I think I'm very close to successfully create a TRTorch version for Windows, it isn't make sense that if it works well for Linux x64 it cannot work also well for Windows x64.....
Please advise,
Thanks,
Hello, Can I provide you the entire package that I prepared? Maybe you will be able to use it and successfully complete the build process on your machine and then understand what is missing in my machine?
Thanks,
Something to try is to see if using master helps, we recently separated out static and dynamic deps. It should ensure that you are using DLLs on windows. Might make it more clear what is happening
Hello @narendasan,
Thanks for your response.
I downloaded the master version yesterday. Based on the knowledge I achieved while working with my Jetson Xavier AGX and getting started guide instructions https://nvidia.github.io/TRTorch/tutorials/installation.html, I edited all required files such as WORKSPACE. (Based on my understanding....)
My setup now is: Windows x64, TRTorch - master, CUDA 11.0, CuDNN 8.0, TensorRT 7.2.2.3 PyTorch 1.7.1 Torchvision 0.8.2 (Both of them successfully installed via: pip3 install torch===1.7.1+cu110 torchvision===0.8.2+cu110 torchaudio===0.7.2 -f https://download.pytorch.org/whl/torch_stable.html)
Activate this command: bazel build //:libtrtorch -c opt
Now I'm getting a compilation error (didn't get to linker phase as described in previous comments above)
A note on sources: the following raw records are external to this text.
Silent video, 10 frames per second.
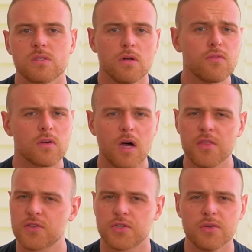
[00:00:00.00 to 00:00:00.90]
So overall,
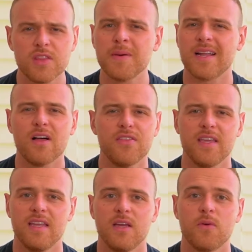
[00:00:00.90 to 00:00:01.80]
the truth about healthy
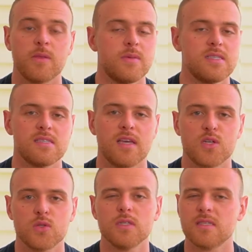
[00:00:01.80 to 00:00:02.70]
eating with a busy
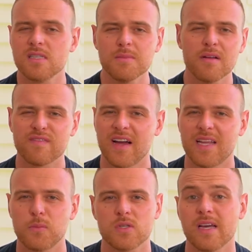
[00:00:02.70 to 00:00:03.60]
schedule isn't about
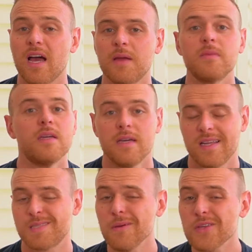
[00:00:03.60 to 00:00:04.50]
finding more time,
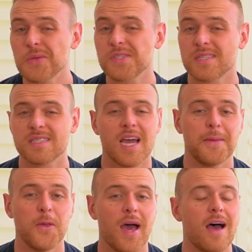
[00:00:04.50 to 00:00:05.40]
it's about using the
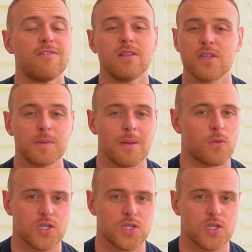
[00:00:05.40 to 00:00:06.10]
time you have a little bit more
_INFO: Analyzed target //:libtrtorch (36 packages loaded, 2133 targets configured). INFO: Found 1 target... INFO: Deleting stale sandbox base C:/users/XXX/bazel_XXX/vctgn25s/sandbox ERROR: C:/aag/hpc/services/dleware/source/applications/trtorchtester/data/build/windows/trtorch-master/core/lowering/BUILD:10:1: C++ compilation of rule '//core/lowering:lowering' failed (Exit 2) core/lowering/lowering.cpp(11,10): fatal error C1083: Cannot open include file: 'torch/csrc/jit/passes/remove_mutation.h': No such file or directory #include "torch/csrc/jit/passes/remove_mutation.h" ^ Target //:libtrtorch failed to build Use --verbose_failures to see the command lines of failed build steps. INFO: Elapsed time: 21.234s, Critical Path: 14.59s INFO: 8 processes: 8 local. FAILED: Build did NOT complete successfully
I checked and found the reported missing file in my torch installation directory so I know that the problem root cause is maybe a wrong configuration where my torch is installed.
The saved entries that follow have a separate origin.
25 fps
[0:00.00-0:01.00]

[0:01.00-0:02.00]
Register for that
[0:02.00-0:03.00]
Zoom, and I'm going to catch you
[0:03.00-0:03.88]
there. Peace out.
In order to notify TRTorch where my torch is installed I made the following changes inside WORKSPACE file: Was: new_local_repository( name = "libtorch", path = "/usr/local/lib/python3.6/dist-packages/torch", build_file = "third_party/libtorch/BUILD" )
new_local_repository ( name = "libtorch_pre_cxx11_abi", path = "/usr/local/lib/python3.6/dist-packages/torch", build_file = "third_party/libtorch/BUILD" ) Is: new_local_repository( name = "libtorch", path = "C:/Users/XXX/Tensorflow23/Lib/site-packages/torch", build_file = "third_party/libtorch/BUILD" )
new_local_repository( name = "libtorch_pre_cxx11_abi", path = "C:/Users/XXX/Tensorflow23/Lib/site-packages/torch", build_file = "third_party/libtorch/BUILD" )
Is it OK? Shall I change something else? Shall I change another file also?
Thanks,
This issue has not seen activity for 90 days, Remove stale label or comment or this will be closed in 10 days
Did you find a solution to this problem?
Unfortunately no, Actually for now I left this issue with hope that when I will need it again it will already solved. I prefer to find out that there will be a pre built binaries for Windows platform as it provided for x64 Linux. Or to find that anyone solved the build from sources path for Windows and learn from its process. Good luck
this https://github.com/NVIDIA/Torch-TensorRT/issues/690 could help
Wondering if you've resolved this yet? I am having the same issue, trying to use Torch-TensorRT on Windows and having trouble building it myself.
I am going to close this issue because we have a community maintained cmake build system to build the libraries. Open a new issue if it is still a problem.